Using machine learning to model older adult inpatient trajectories from electronic health records data
Maria Herrero-Zazo,
Tomas Fitzgerald,
Vince Taylor,
Helen Street,
Afzal N. Chaudhry,
John R. Bradley,
Ewan Birney,
Victoria L. Keevil
Affiliations
Maria Herrero-Zazo
European Molecular Biology Laboratory, European Bioinformatics Institute (EMBL-EBI), Wellcome Genome Campus, Hinxton, Cambridgeshire CB10 1SD, UK; Department of Medicine for the Elderly, Addenbrooke’s Hospital, Cambridge University Hospitals NHS Foundation Trust, Hills Road, Cambridge CB2 0QQ, UK
Tomas Fitzgerald
European Molecular Biology Laboratory, European Bioinformatics Institute (EMBL-EBI), Wellcome Genome Campus, Hinxton, Cambridgeshire CB10 1SD, UK
Vince Taylor
Cambridge Clinical Informatics, Addenbrooke’s Hospital, Cambridge University Hospitals NHS Foundation Trust, Hills Road, Cambridge CB2 0QQ, UK
Helen Street
Research and Development, Cambridge University Hospitals NHS Foundation Trust, Hills Road, Cambridge CB2 0QQ, UK
Afzal N. Chaudhry
Department of Medicine, University of Cambridge, Addenbrooke’s Hospital, Hills Road, Cambridge CB2 0QQ, UK; NIHR Cambridge Biomedical Research Centre, Cambridge Biomedical Campus, Cambridge CB2 0QQ, UK
John R. Bradley
Department of Medicine, University of Cambridge, Addenbrooke’s Hospital, Hills Road, Cambridge CB2 0QQ, UK; NIHR Cambridge Biomedical Research Centre, Cambridge Biomedical Campus, Cambridge CB2 0QQ, UK
Ewan Birney
European Molecular Biology Laboratory, European Bioinformatics Institute (EMBL-EBI), Wellcome Genome Campus, Hinxton, Cambridgeshire CB10 1SD, UK; Corresponding author
Victoria L. Keevil
European Molecular Biology Laboratory, European Bioinformatics Institute (EMBL-EBI), Wellcome Genome Campus, Hinxton, Cambridgeshire CB10 1SD, UK; Department of Medicine for the Elderly, Addenbrooke’s Hospital, Cambridge University Hospitals NHS Foundation Trust, Hills Road, Cambridge CB2 0QQ, UK; Department of Medicine, University of Cambridge, Addenbrooke’s Hospital, Hills Road, Cambridge CB2 0QQ, UK; Corresponding author
Summary: Electronic Health Records (EHR) data can provide novel insights into inpatient trajectories.
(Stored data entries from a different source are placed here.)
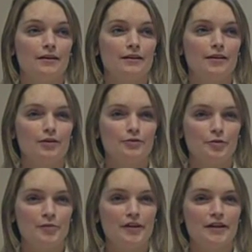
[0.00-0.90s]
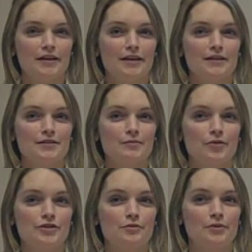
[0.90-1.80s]
the older Amelia gets, the more
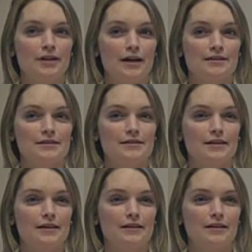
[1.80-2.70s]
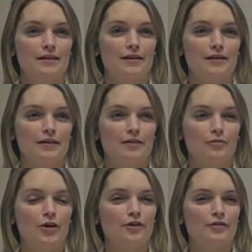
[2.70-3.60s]
she realizes that
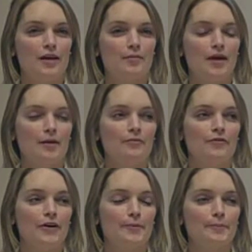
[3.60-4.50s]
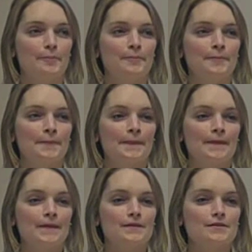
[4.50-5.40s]
where her name came from.
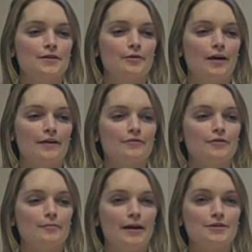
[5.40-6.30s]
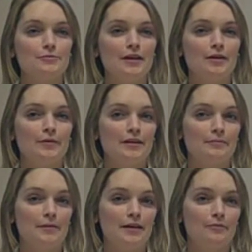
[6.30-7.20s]
So after the match meeting, we did
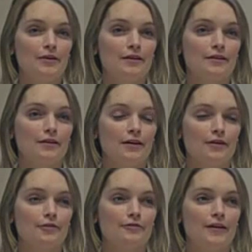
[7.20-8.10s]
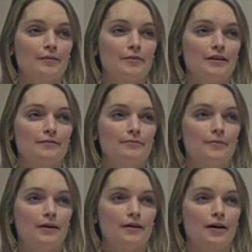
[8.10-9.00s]
meet with her family
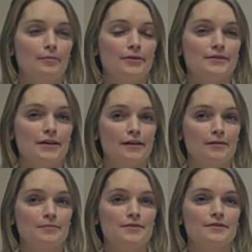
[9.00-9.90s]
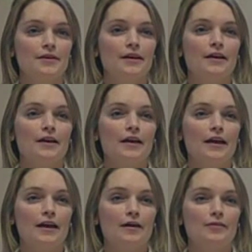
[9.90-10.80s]
a couple of times,
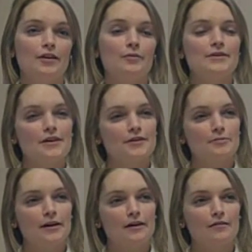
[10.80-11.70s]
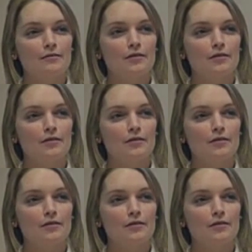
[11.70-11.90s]
and we talked about,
Blood tests and vital signs from de-identified patients’ hospital admission episodes (AE) were represented as multivariate time-series (MVTS) to train unsupervised Hidden Markov Models (HMM) and represent each AE day as one of 17 states. All HMM states were clinically interpreted based on their patterns of MVTS variables and relationships with clinical information. Visualization differentiated patients progressing toward stable ‘discharge-like’ states versus those remaining at risk of inpatient mortality (IM). Chi-square tests confirmed these relationships (two states associated with IM; 12 states with ≥1 diagnosis). Logistic Regression and Random Forest (RF) models trained with MVTS data rather than states had higher prediction performances of IM, but results were comparable (best RF model AUC-ROC: MVTS data = 0.85; HMM states = 0.79). ML models extracted clinically interpretable signals from hospital data. The potential of ML to develop decision-support tools for EHR systems warrants investigation.